Sono necessarie misure strutturali per portare il prezzo del latte ovino a un euro: lo ha detto oggi il ministro delle Politiche agricole alimentari, forestali e del turismo, Gian Marco Centinaio, ospite della trasmissione Uno Mattina della Rai. “A un euro ci si arriva, ma in base alla richiesta e al prezzo di mercato al quale il pecorino deve arrivare – ha rilevato il ministro – e quindi le industrie di trasformazione ci dicono che ora non riescono ad arrivarci. Con tutte le operazioni che mettiamo in campo, l’obiettivo è appunto arrivare oltre l’euro che chiedono i pastori”. Centinaio ha quindi citato la proposta di “nominare un prefetto che si occupi di gestire, analizzare e fare indagini sui potenziali abusi, controllare eventuali violazioni della legge da parte della filiera. Noi stiamo parlando di una Dop, una eccellenza della nostra enogastronomia. Se ci fosse latte, come dice qualcuno, proveniente dalla Romania, allora sarebbe un problema. E quindi è giusto fare i controlli”. Il ministro ha inoltre osservato che “in questo momento c’è un problema”, riferendosi alla “non richiesta del mercato” e alla conseguente “produzione al di sopra delle richieste” e al calo del prezzo. Per Centinaio è “interessante” la proposta di 72 centesimi per i mesi di febbraio, marzo e aprile per poi arrivare a novembre con un saldo che prende in considerazione il prezzo medio del latte da novembre dello scorso anno a questo.
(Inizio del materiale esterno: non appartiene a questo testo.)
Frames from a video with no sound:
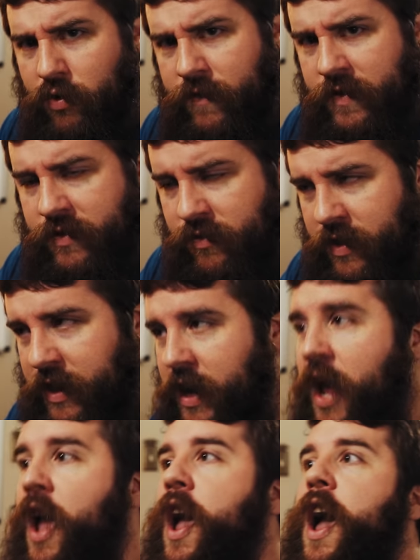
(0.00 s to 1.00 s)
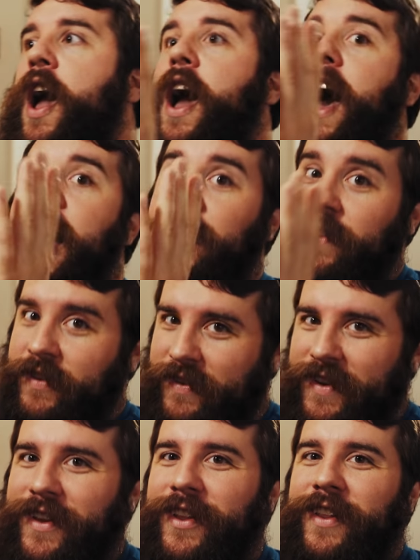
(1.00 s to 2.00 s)
movies are in. I
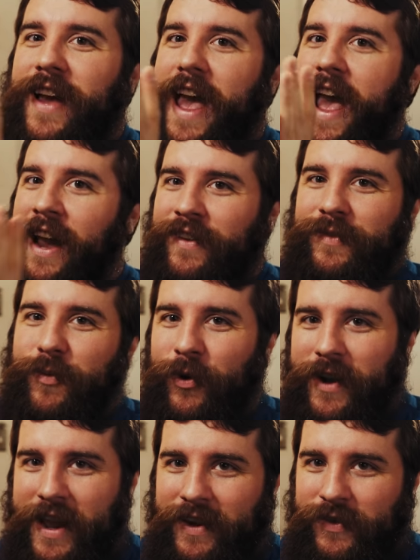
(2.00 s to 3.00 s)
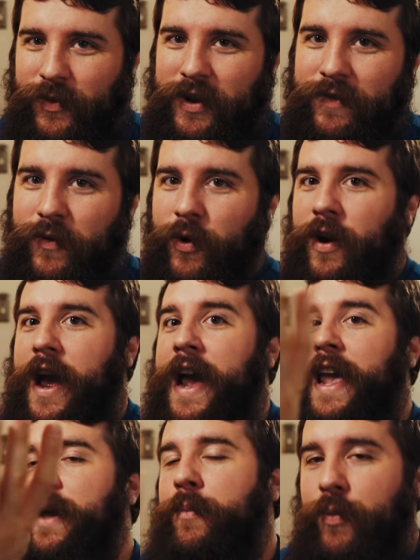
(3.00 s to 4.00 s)
still export at 24.
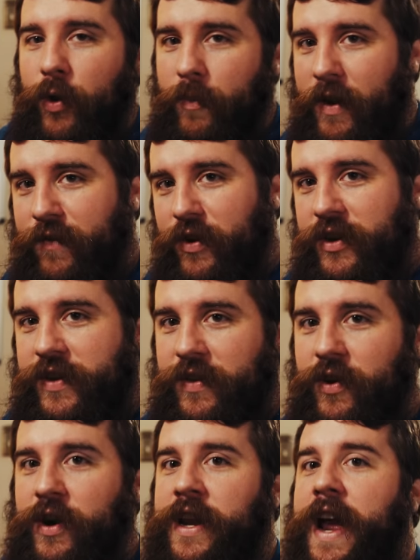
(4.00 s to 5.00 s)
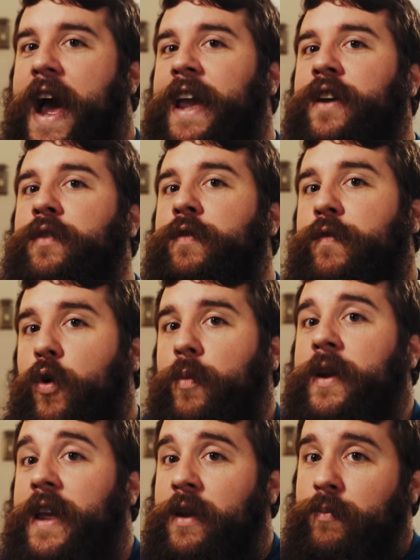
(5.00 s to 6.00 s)
I import my footage at 30, I
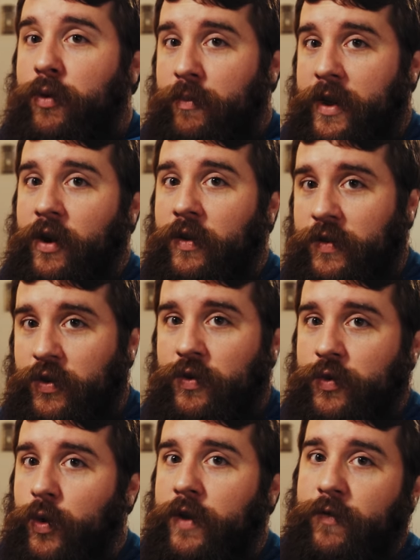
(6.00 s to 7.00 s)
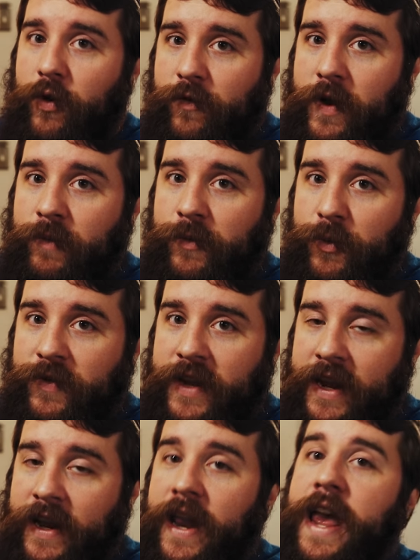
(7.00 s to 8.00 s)
conform it in Premiere to 24 frames per
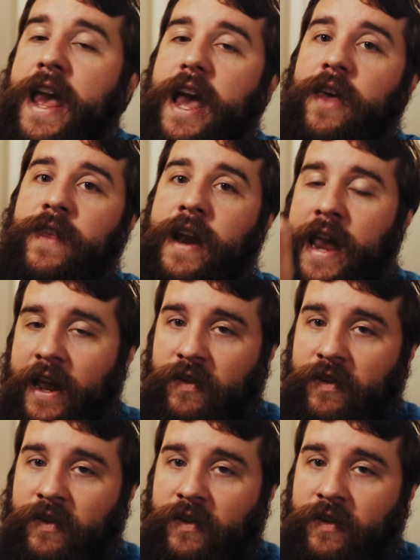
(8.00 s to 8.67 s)
second, and then I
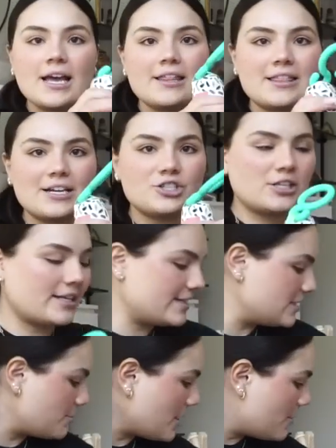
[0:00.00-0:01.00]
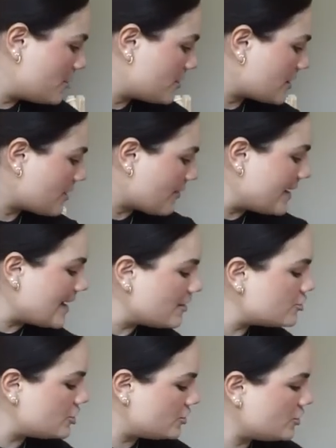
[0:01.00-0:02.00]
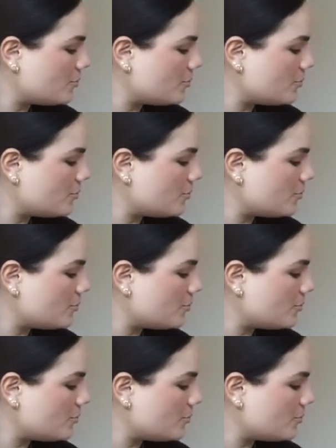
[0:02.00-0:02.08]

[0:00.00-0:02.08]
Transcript: that she likes to play with. Like right now she's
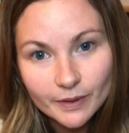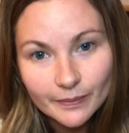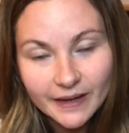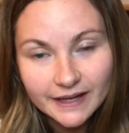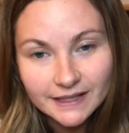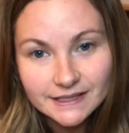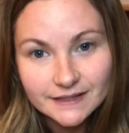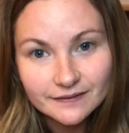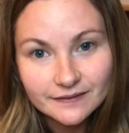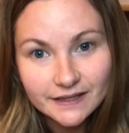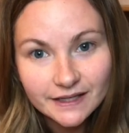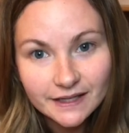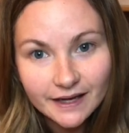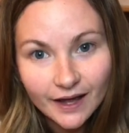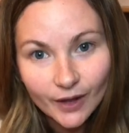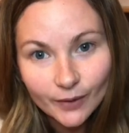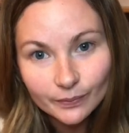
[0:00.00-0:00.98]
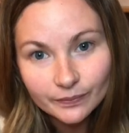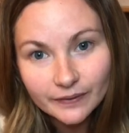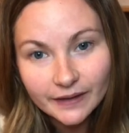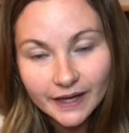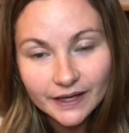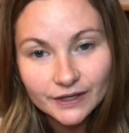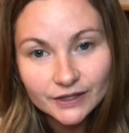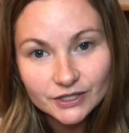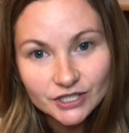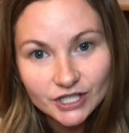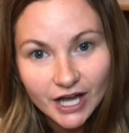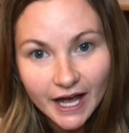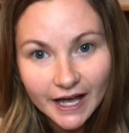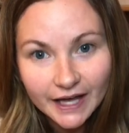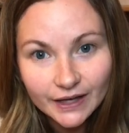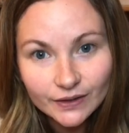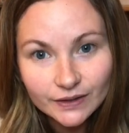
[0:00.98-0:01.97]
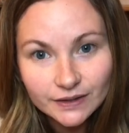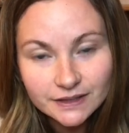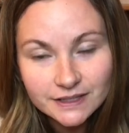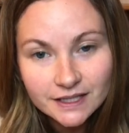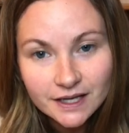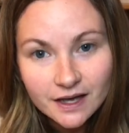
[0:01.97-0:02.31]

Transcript: activity to help get your child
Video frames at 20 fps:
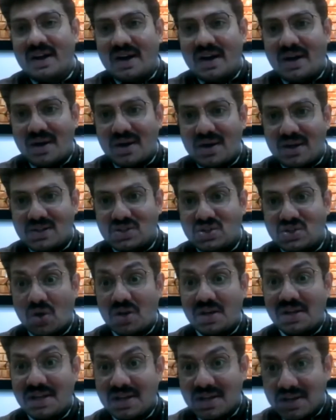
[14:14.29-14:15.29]
uh,
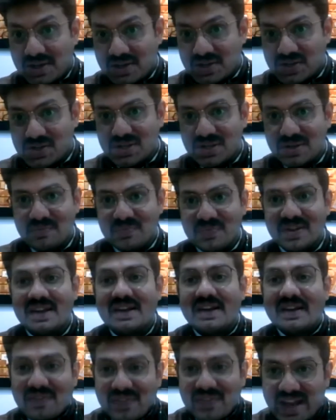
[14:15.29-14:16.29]
Johnny English,
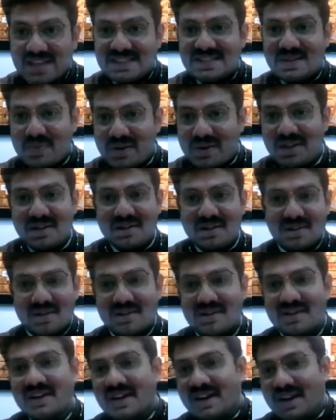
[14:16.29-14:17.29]
there is a
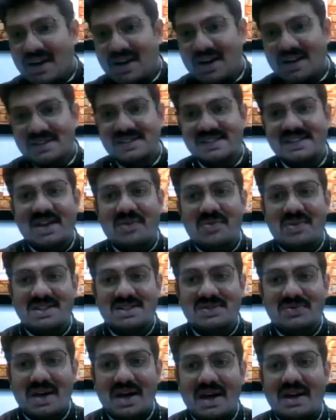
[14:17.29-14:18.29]
particular sequence
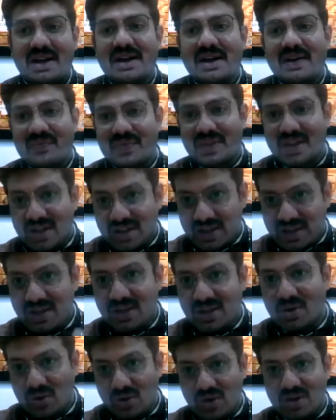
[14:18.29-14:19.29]
where the
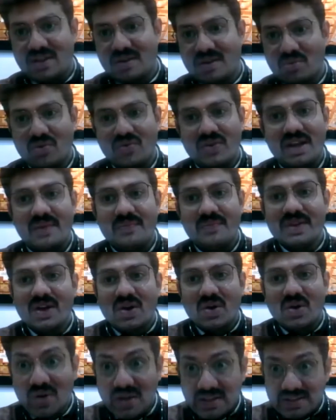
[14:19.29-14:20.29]
hero in the movie,
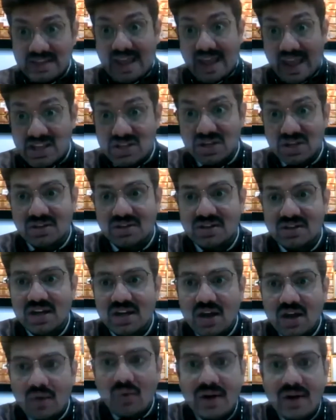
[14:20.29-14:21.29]
who is the agent,
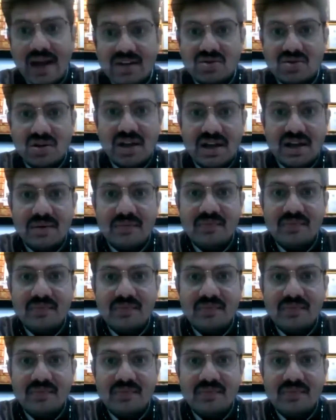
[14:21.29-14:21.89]
would actually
A questa proposta, ha aggiunto, “si affiancano quelle strutturali di filiera”. Questo, ha concluso, “è quello che il governo, che tuttavia è estraneo alla questione che è strettamente di rapporto tra produzione e industria, mette sul tavolo ma sembra che non sia sufficiente. I dati Ismea ci dicono che il prezzo minimo sarebbe di 74 centesimi”.
 
Ma l’acconto iniziale di 72 centesimi al litro è motivo di insoddisfazione perché si trova sotto i costi variabili medi di produzione certificati dal recente studio Ismea elaborato per far luce sulla crisi del settore. E’ quanto afferma la Coldiretti nel sottolineare che è anche necessario che sulla bozza di accordo sul prezzo del latte ovino in Sardegna venga inserita anche una clausola che garantisca di raggiungere l’obiettivo di un euro per il prezzo del latte pagato ai pastori da parte degli industriali che sono i diretti beneficiari delle consistenti misure di sostegno per 49 milioni di euro messe in campo da Governo e Regione. Va riconosciuto – afferma la Coldiretti – l’impegno del governo e della Regione Sardegna che per questa operazione hanno messo sul piatto per il ritiro di 67.000 quintali di forme di formaggio in eccedenza sul mercato. Importante nella bozza dell’accordo – continua la Coldiretti – è la volontà di inserire la presenza dei pastori nell’amministrazione del Consorzio di Tutela, con l’attuale gestione che si è dimostrata inadeguata nello svolgere i compiti di valorizzazione, e la nomina di un Prefetto per verificare eventuali errori e violazioni ma anche per controllare la legalità delle operazioni di ritiro del pecorino da destinare agli indigenti con le risorse pubbliche. Da evidenziare – conclude la Coldiretti – è anche l’impegno per il passaggio delle quote di produzione ai pastori e il monitoraggio del rispetto dei livelli produttivi di produzione il cui superamento è stata la causa principale della crisi.